Work item
Output the records below verbatim, minus the pictures.

Stored data
□ □ □
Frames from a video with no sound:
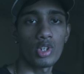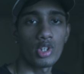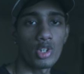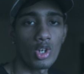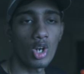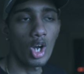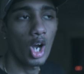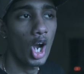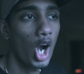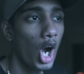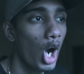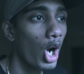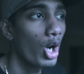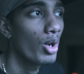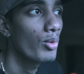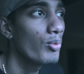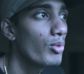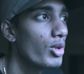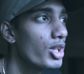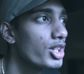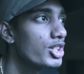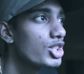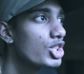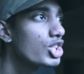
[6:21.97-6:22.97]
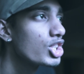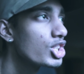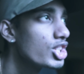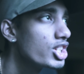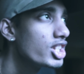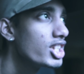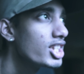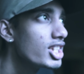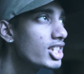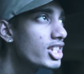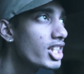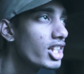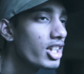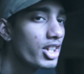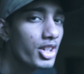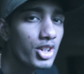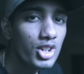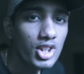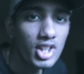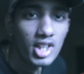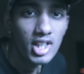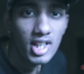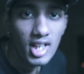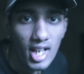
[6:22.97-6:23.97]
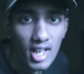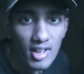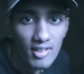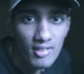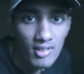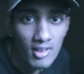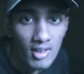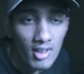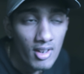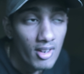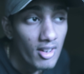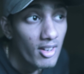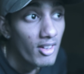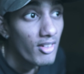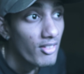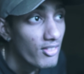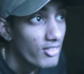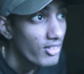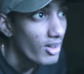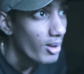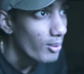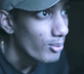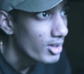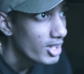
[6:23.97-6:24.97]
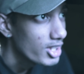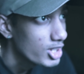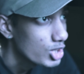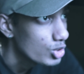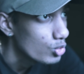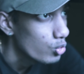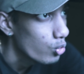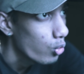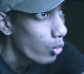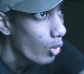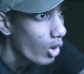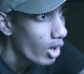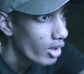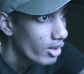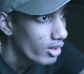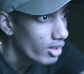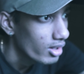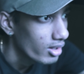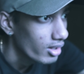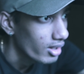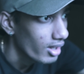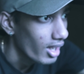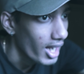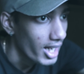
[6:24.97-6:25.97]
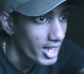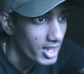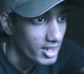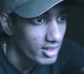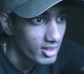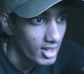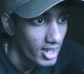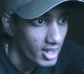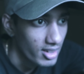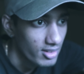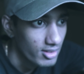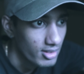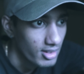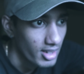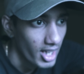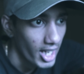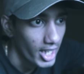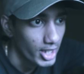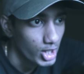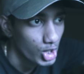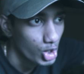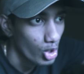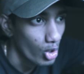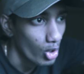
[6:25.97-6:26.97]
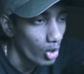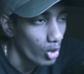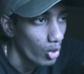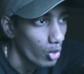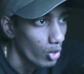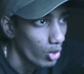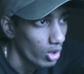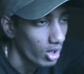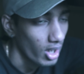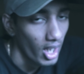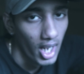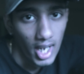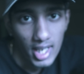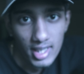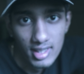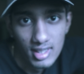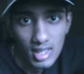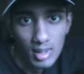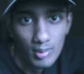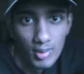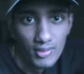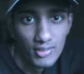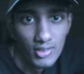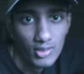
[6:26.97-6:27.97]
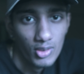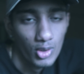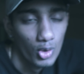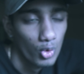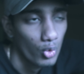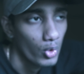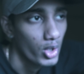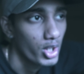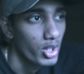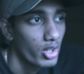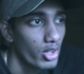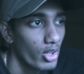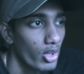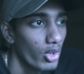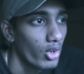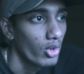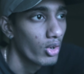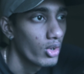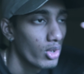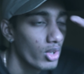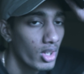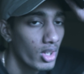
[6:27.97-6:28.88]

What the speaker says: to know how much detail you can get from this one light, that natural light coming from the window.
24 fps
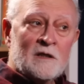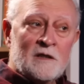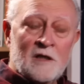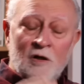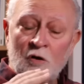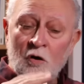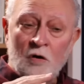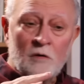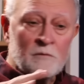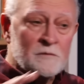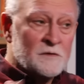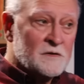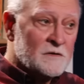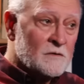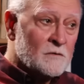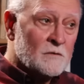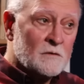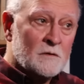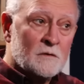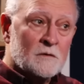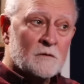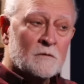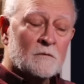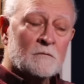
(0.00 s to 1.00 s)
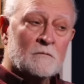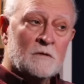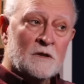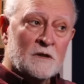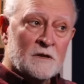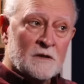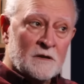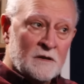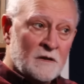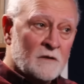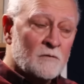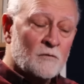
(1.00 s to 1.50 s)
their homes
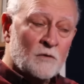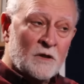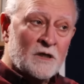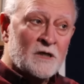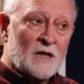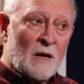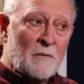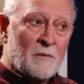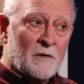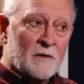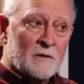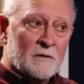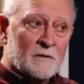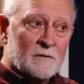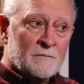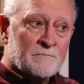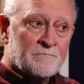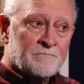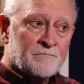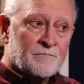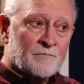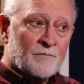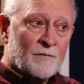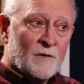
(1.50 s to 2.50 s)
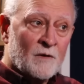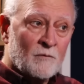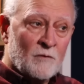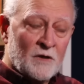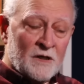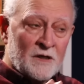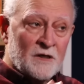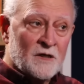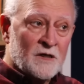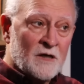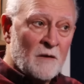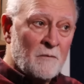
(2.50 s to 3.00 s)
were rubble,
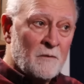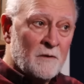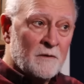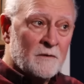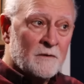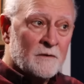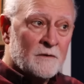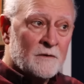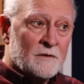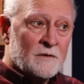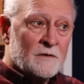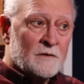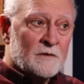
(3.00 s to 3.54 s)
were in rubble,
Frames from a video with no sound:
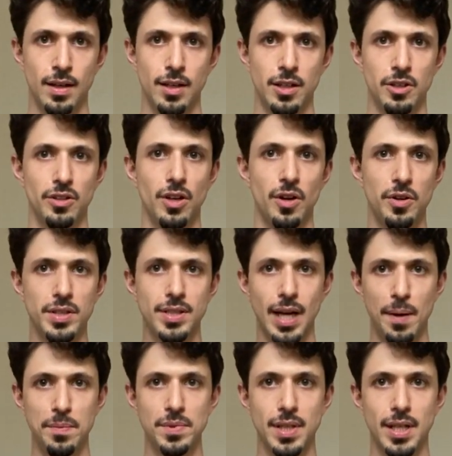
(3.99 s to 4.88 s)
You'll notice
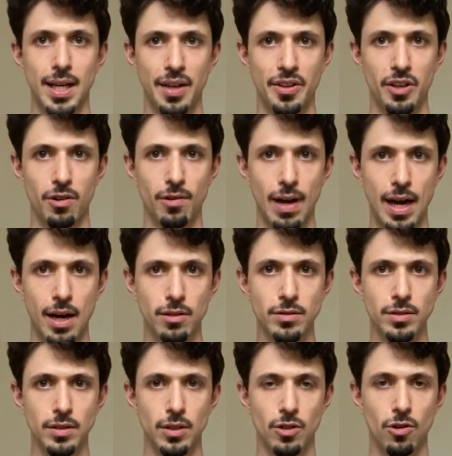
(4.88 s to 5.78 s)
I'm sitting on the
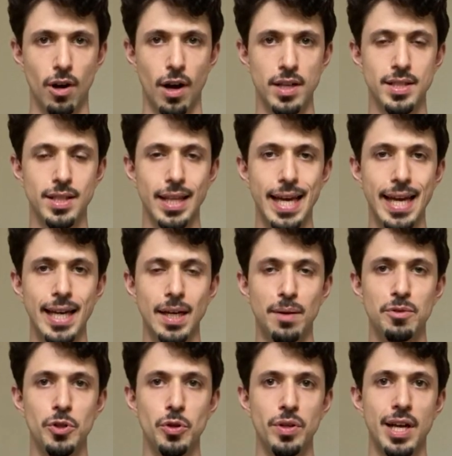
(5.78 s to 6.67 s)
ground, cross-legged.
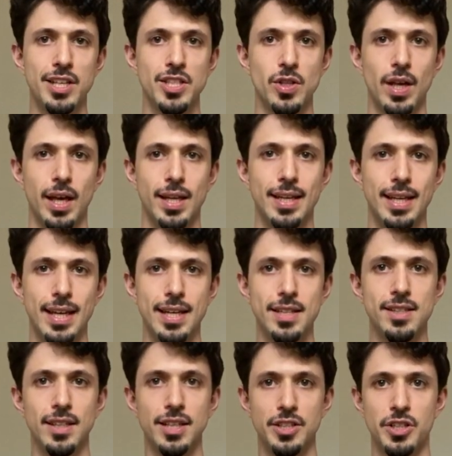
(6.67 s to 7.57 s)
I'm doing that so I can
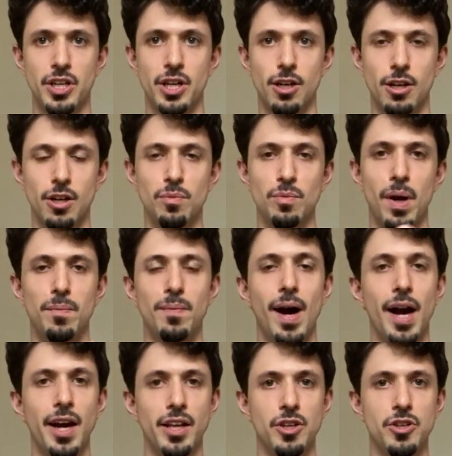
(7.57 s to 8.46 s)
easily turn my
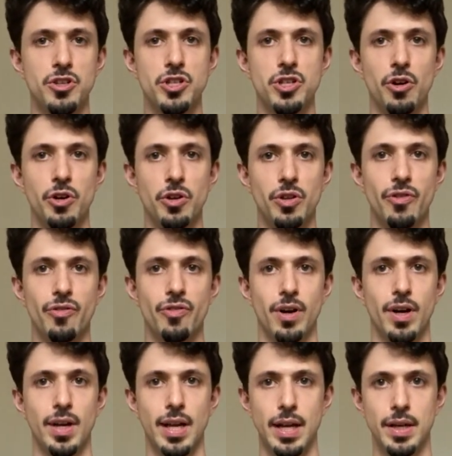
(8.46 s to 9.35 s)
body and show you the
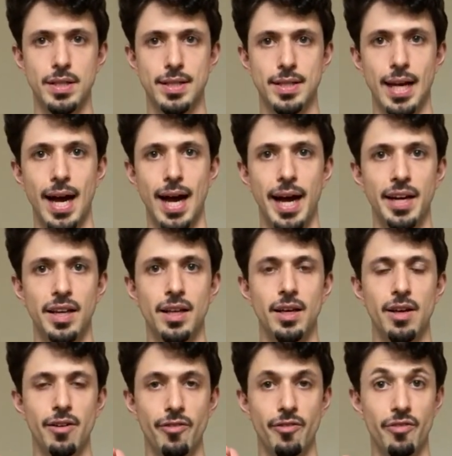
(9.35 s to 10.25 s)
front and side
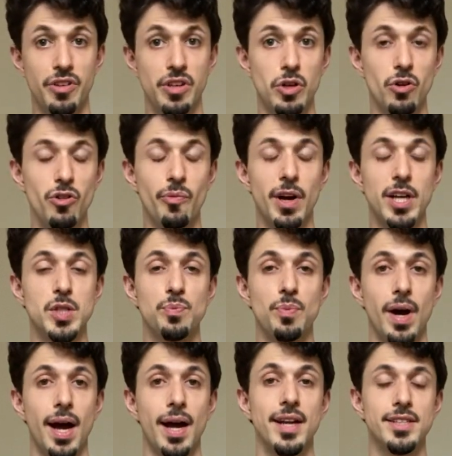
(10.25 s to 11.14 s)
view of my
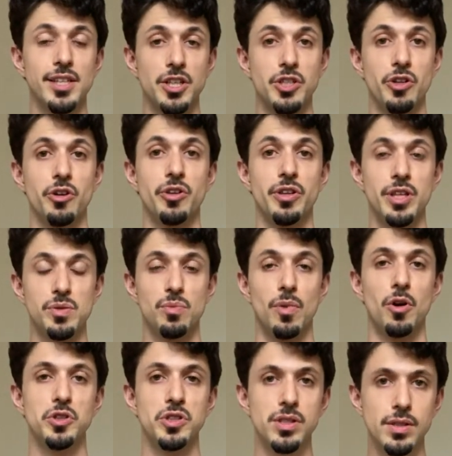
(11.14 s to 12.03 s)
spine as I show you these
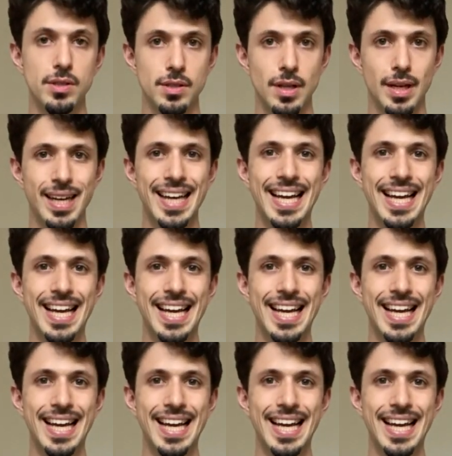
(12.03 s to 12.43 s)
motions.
□ □ □
Solution
Frames from a video with no sound:
[6:21.97-6:22.97]
[6:22.97-6:23.97]
[6:23.97-6:24.97]
[6:24.97-6:25.97]
[6:25.97-6:26.97]
[6:26.97-6:27.97]
[6:27.97-6:28.88]

What the speaker says: to know how much detail you can get from this one light, that natural light coming from the window.
24 fps
(0.00 s to 1.00 s)
(1.00 s to 1.50 s)
their homes
(1.50 s to 2.50 s)
(2.50 s to 3.00 s)
were rubble,
(3.00 s to 3.54 s)
were in rubble,
Frames from a video with no sound:
(3.99 s to 4.88 s)
You'll notice
(4.88 s to 5.78 s)
I'm sitting on the
(5.78 s to 6.67 s)
ground, cross-legged.
(6.67 s to 7.57 s)
I'm doing that so I can
(7.57 s to 8.46 s)
easily turn my
(8.46 s to 9.35 s)
body and show you the
(9.35 s to 10.25 s)
front and side
(10.25 s to 11.14 s)
view of my
(11.14 s to 12.03 s)
spine as I show you these
(12.03 s to 12.43 s)
motions.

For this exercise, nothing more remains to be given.